Но вряд ли эти соображения входили в голову влюбленному Станиславу Августу, когда он предпринял осаду чувствительного сердца супруги соперника, уже побежденного им на политическим поприще. Не думала об этом и Изабелла, вступая в права королевы с левой стороны, но этим обстоятельством не преминула воспользоваться «фамилия» настолько, насколько это было возможно при строгой опеке иностранных послов над ставленником русской императрицы.
Стеснительнее и неприятнее всех для замыслов вечно фрондирующих магнатов, с Чарторыскими во главе, оказывался русский посол. Причин к тому было много. Князь Репнин был замечательный человек. Еще молодой (ему в 1768 году было всего только тридцать три года), замечательно хорошо воспитанный, с энергичным характером, тонкостью ума не уступавший полированнейшим из магнатов, он был столько же храбр, сколько предан царице и родине. Обвести его было трудно, и он шел к намеченной цели неуклонно, умно и неустрашимо. Цель же эта состояла — и это было самое страшное для римского духовенства, державшего Польшу в руках, — в уравнении православных и диссидентов с католиками в праве исповедывать свою веру, а также принимать участие в управлении страной.
С ужасом доносили представители римской курии об опасности, грозившей их влиянию в Польше, о перспективе исчезновения из их рук власти над народом, до такой степени забитым этой властью, что он казался превращенным в живой труп. Предвидели они также осуществление такого гибельного для Польша плана, как присоединение к России частей Польши — провинций, искони считавшихся русскими и оставшихся русскими невзирая на многолетний и тяжелый иноземный гнет. Курьер за курьером с донесениями самого отчаянного свойства, жалобами, советами и инструкциями летали беспрестанно из Польши в Рим и обратно. Одним словом, положение было отчаянное. И вдруг один из шпионов прелата Фаста донес ему о впечатлении, произведенном на русского посла княгиней Изабеллой Чарторыской.
Живо взвесив все выгоды и невыгоды новой романической авантюры, зародившейся в его изворотливом уме, прелат выступил через преданных ему женщин посредником между влюбленными и ловко довел дело до вожделенной развязки.
Правда, руководитель совести Изабеллы взялся за дело в самое удобное время — когда легкомысленный король начинал заглядываться на хорошенькую Сапегу и между ним и дамой его сердца уже начинали происходить сцены ревности, обыкновенно служащие прелюдией к разрыву; правда также и то, что ветреная Изабелла не могла относиться равнодушно к вниманию такой выдающейся личности, как князь Репнин, по своему влиянию и независимости характера стоявший в стране выше короля, которым он управлял, как строгий дядька, приставленный старшими к шалуну-школьнику, и которому он нередко перечил не только в серьезных замыслах, но и в капризах.

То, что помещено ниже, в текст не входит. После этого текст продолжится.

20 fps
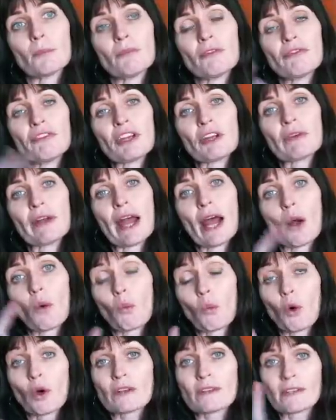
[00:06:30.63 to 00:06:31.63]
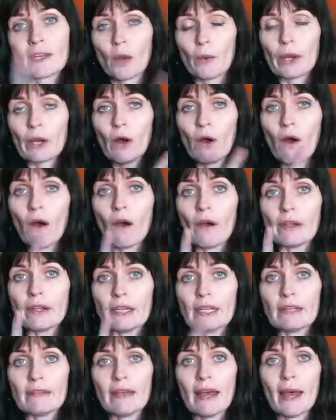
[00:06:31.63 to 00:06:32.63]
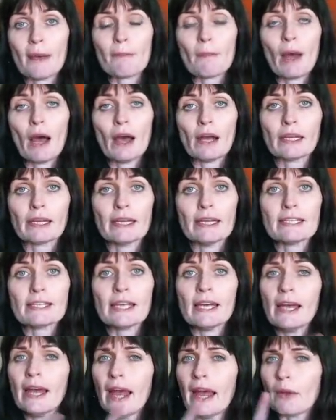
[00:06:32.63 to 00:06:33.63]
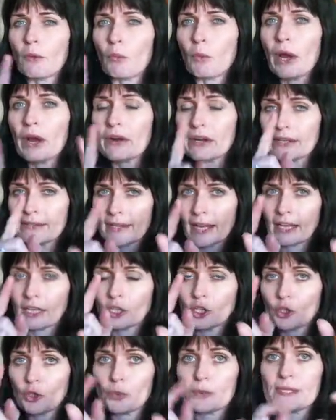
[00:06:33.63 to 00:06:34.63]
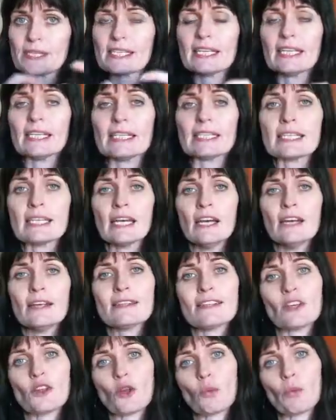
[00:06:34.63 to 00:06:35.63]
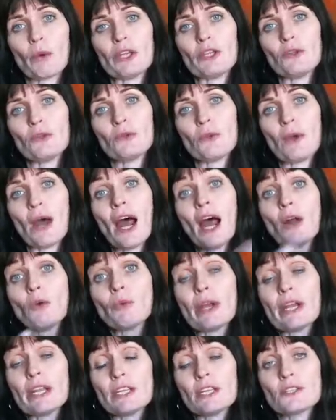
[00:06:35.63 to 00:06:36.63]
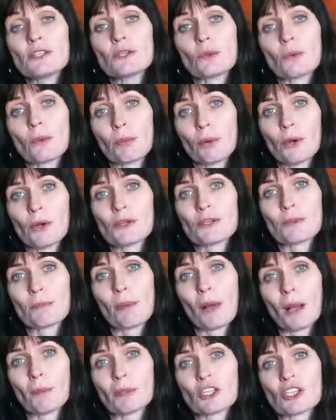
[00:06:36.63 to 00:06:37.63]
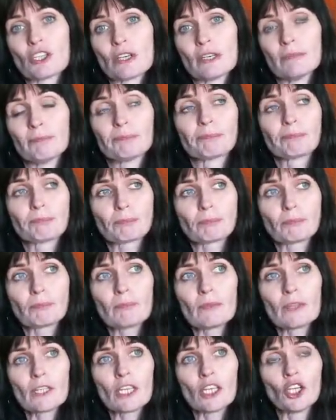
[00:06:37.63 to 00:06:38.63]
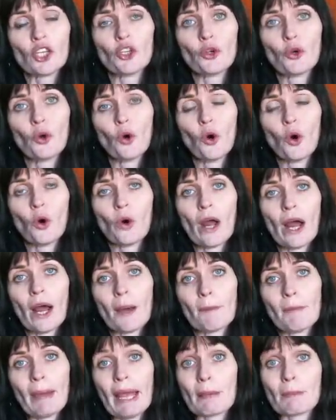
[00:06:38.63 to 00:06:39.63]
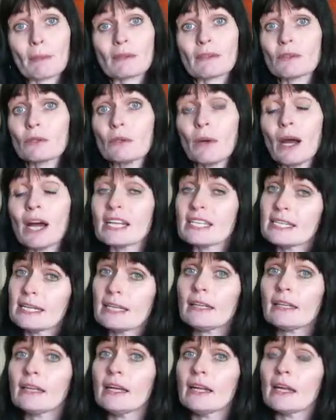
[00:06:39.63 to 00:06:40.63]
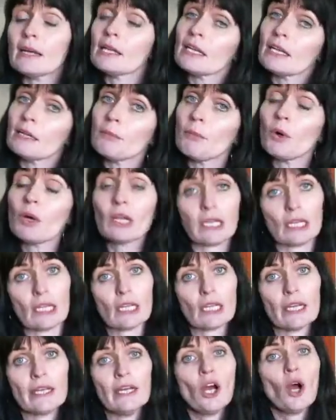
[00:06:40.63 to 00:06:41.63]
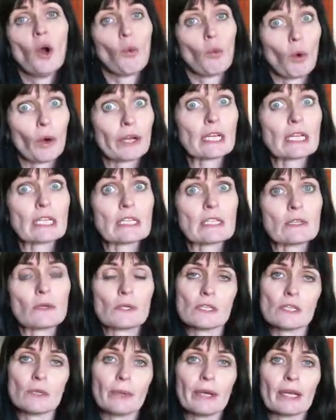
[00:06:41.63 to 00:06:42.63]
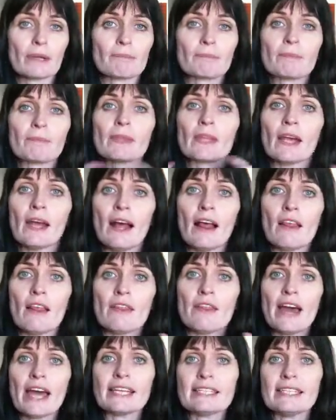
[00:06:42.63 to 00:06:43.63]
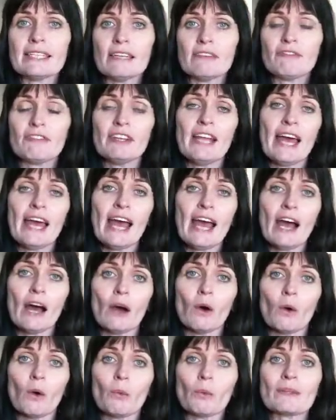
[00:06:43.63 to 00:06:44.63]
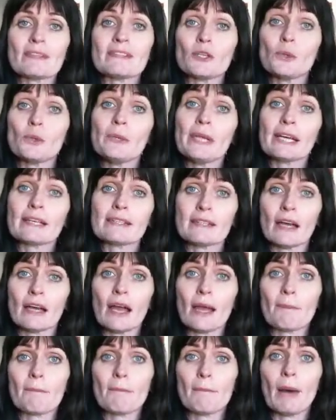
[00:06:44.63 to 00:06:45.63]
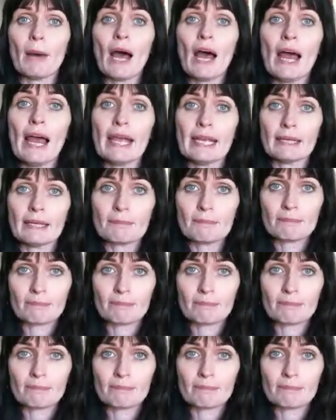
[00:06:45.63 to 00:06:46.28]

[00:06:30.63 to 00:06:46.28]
figure out what's going on in that market and where exactly you sit, so that when you are ready to approach a publisher, you're able to articulate a little more clearly what it is you're doing. That's it for now. We'll see you next time. Bye.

Все шло как нельзя лучше, и из объятий короля Изабелла бросилась в объятия русского посла. Но — увы! — ликование прелата было недолгим; ему пришлось убедиться, что, как ни страстно, как ни беззаветно любил князь Репнин свою новую возлюбленную, как ни щедр был он для нее на подарки, как ни счастлив был исполнять все ее желания и как ни дорожил ее любовью, — извлечь политическую выгоду из этой любовной связи было очень трудно. При первом же ее намеке о необходимости сохранить за католической религией первенство в стране Репнин зажал ей рот поцелуями и дал понять, что лучше бы ей не говорить о том, чего она не понимает, и указал, что никто в мире не заставит его изменить свои убеждения.
Иного нельзя было и ждать от внука друга и сподвижника великого Петра; но чего нельзя было ждать — так это готовности Изабеллы покориться его воле. На все увещевания прелата она ответила, что не чувствует себя в силах огорчать своего возлюбленного, умоляла оставить ее в покое, не заставлять ее ссориться с ним и не отравлять ее счастья комбинациями, не имеющими ничего общего с ее любовью.
Ясно было, что она со дня на день все сильнее подпадала под обаяние нравственной силы Репнина и что большой пользы для родины от этой новой Юдифи предвидится мало. Юдифь искренне влюбилась в Олоферна.
Однако, когда над отцом ее мужа стряслась беда из-за того, что он не исполнил обещания, данного русской императрице, Репнин выпросил ему прощение. Спас он от ответственности и мужа Изабеллы, но о том, что предшествовало этим уступкам, какими предостережениями и угрозами были обставлены эти милости, не знал никто, кроме прелата Фаста, от которого как от руководителя ее совести у княгини Изабеллы не было тайн.